* Records shown:
= = = = =
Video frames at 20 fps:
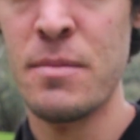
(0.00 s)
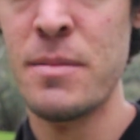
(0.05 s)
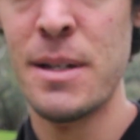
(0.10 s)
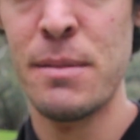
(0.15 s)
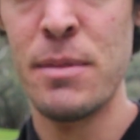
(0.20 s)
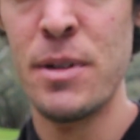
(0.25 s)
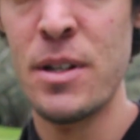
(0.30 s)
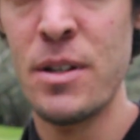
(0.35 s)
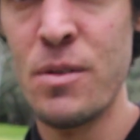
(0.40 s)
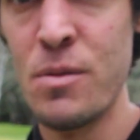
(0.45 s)

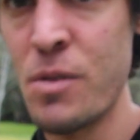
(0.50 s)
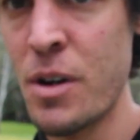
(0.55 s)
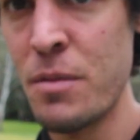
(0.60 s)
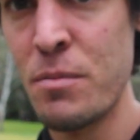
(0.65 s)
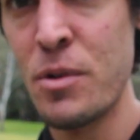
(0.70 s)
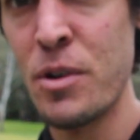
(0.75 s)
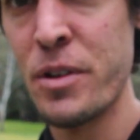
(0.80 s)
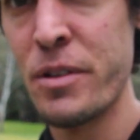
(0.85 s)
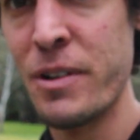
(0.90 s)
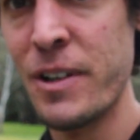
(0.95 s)
maybe one
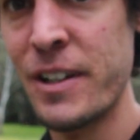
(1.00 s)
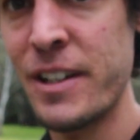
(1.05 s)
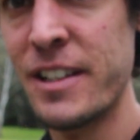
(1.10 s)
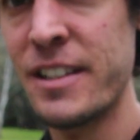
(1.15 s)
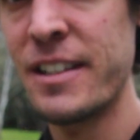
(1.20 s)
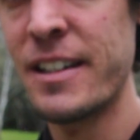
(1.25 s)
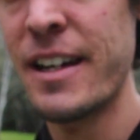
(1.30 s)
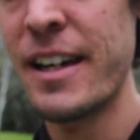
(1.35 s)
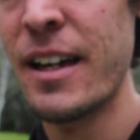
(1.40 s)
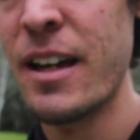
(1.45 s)
more throw here
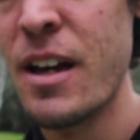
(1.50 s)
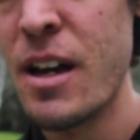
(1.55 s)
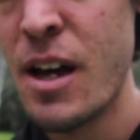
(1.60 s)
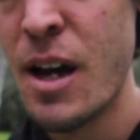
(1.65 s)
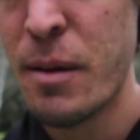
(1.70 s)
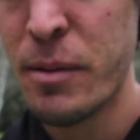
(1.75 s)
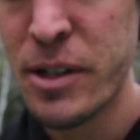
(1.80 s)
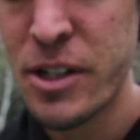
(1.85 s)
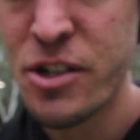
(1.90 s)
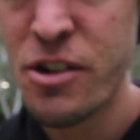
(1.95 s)
today. I'm
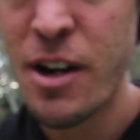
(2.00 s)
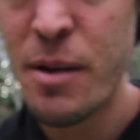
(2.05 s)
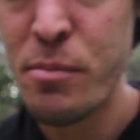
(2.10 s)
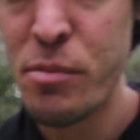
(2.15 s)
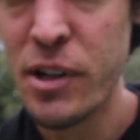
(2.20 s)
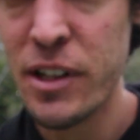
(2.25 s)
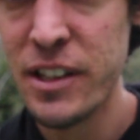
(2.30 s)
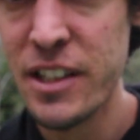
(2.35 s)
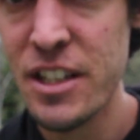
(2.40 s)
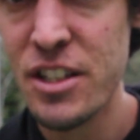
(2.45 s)
going to try and
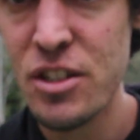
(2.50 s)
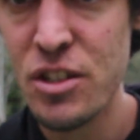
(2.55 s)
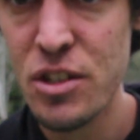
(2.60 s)
bring this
= = = = =
* What to do:
The answer is the full set of records printed exactly, less the pictures.

* Worked solution:
Video frames at 20 fps:
(0.00 s)
(0.05 s)
(0.10 s)
(0.15 s)
(0.20 s)
(0.25 s)
(0.30 s)
(0.35 s)
(0.40 s)
(0.45 s)

(0.50 s)
(0.55 s)
(0.60 s)
(0.65 s)
(0.70 s)
(0.75 s)
(0.80 s)
(0.85 s)
(0.90 s)
(0.95 s)
maybe one
(1.00 s)
(1.05 s)
(1.10 s)
(1.15 s)
(1.20 s)
(1.25 s)
(1.30 s)
(1.35 s)
(1.40 s)
(1.45 s)
more throw here
(1.50 s)
(1.55 s)
(1.60 s)
(1.65 s)
(1.70 s)
(1.75 s)
(1.80 s)
(1.85 s)
(1.90 s)
(1.95 s)
today. I'm
(2.00 s)
(2.05 s)
(2.10 s)
(2.15 s)
(2.20 s)
(2.25 s)
(2.30 s)
(2.35 s)
(2.40 s)
(2.45 s)
going to try and
(2.50 s)
(2.55 s)
(2.60 s)
bring this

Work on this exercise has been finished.